Detecting a Shellshock attack

Wazuh is capable of detecting a Shellshock attack by analyzing web server logs collected from a monitored endpoint. In addition, the attack can also be identified at a network level by configuring a Suricata integration.

Check the Shellshock attack section of our documentation for further information. Additionally, the Catch suspicious network traffic section provides information on how to configure a Suricata integration.

Prerequisites

  • You need an Apache server running on the monitored Ubuntu 20 system.

Configuration

  1. Add the following lines to the /var/ossec/etc/ossec.conf configuration file at the Wazuh Ubuntu 20 host. This sets the Linux agent to monitor the access logs of your Apache server.

    <localfile>
        <log_format>apache</log_format>
        <location>/var/log/apache2/access.log</location>
    </localfile>
    
  2. Restart the Wazuh agent to apply the configuration changes.

    # systemctl restart wazuh-agent
    

Optionally, you can install Suricata on the Ubuntu 20 endpoint and configure it to monitor the endpoint's network traffic.
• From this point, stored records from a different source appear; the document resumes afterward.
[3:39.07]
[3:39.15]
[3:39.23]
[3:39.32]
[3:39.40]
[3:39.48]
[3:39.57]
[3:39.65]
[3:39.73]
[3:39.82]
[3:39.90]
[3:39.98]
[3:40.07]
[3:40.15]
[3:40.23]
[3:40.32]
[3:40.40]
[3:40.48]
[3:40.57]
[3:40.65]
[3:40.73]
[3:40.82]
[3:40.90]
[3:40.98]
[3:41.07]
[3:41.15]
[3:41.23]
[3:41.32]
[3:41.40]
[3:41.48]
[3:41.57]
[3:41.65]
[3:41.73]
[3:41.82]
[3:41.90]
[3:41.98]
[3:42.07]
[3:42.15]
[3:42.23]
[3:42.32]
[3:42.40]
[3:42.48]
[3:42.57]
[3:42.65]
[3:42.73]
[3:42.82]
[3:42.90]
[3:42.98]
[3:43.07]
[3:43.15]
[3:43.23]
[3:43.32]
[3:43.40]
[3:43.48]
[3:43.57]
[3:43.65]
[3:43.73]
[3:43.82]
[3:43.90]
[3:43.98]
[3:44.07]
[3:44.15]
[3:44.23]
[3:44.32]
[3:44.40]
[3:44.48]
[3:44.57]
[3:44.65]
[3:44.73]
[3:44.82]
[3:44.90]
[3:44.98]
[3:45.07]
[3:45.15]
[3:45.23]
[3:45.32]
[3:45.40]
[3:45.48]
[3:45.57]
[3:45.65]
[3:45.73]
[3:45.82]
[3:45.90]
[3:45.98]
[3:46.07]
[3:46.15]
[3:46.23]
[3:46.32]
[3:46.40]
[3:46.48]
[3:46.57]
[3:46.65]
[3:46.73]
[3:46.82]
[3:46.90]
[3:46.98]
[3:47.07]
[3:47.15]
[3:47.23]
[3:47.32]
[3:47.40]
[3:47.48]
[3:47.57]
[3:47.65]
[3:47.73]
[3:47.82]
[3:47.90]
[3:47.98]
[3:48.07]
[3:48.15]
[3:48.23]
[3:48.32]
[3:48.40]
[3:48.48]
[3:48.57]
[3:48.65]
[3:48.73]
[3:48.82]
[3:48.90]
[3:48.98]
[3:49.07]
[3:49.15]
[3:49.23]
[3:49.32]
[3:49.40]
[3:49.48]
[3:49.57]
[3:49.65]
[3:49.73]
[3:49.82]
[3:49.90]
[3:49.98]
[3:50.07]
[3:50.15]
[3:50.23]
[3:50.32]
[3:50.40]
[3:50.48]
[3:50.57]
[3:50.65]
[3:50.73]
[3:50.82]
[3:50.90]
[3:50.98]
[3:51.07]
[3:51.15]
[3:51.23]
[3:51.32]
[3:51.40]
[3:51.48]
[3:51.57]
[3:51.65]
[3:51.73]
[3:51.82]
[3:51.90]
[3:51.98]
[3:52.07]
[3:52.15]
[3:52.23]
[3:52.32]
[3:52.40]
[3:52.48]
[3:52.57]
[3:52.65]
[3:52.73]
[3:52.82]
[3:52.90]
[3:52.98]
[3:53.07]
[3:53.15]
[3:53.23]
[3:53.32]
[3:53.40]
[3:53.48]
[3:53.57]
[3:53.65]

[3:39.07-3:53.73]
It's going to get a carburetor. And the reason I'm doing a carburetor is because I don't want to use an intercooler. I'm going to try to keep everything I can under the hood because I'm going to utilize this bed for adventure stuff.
Steps to generate the alerts

  1. Replace <your_web_server_address> with the appropriate value and execute the following command from a system external to your Ubuntu 20 endpoint (the attacker).

    # curl -H "User-Agent: () { :; }; /bin/cat /etc/passwd" <your_web_server_address>
    

Query the alerts

You can visualize the alert data in the Wazuh dashboard. To do this, go to the Security events module and add the filters in the search bar to query the alerts.

  • rule.description:Shellshock attack detected

  • If you have Suricata monitoring the endpoint's traffic, you can also query rule.description:*CVE-2014-6271* for the related Suricata's alerts.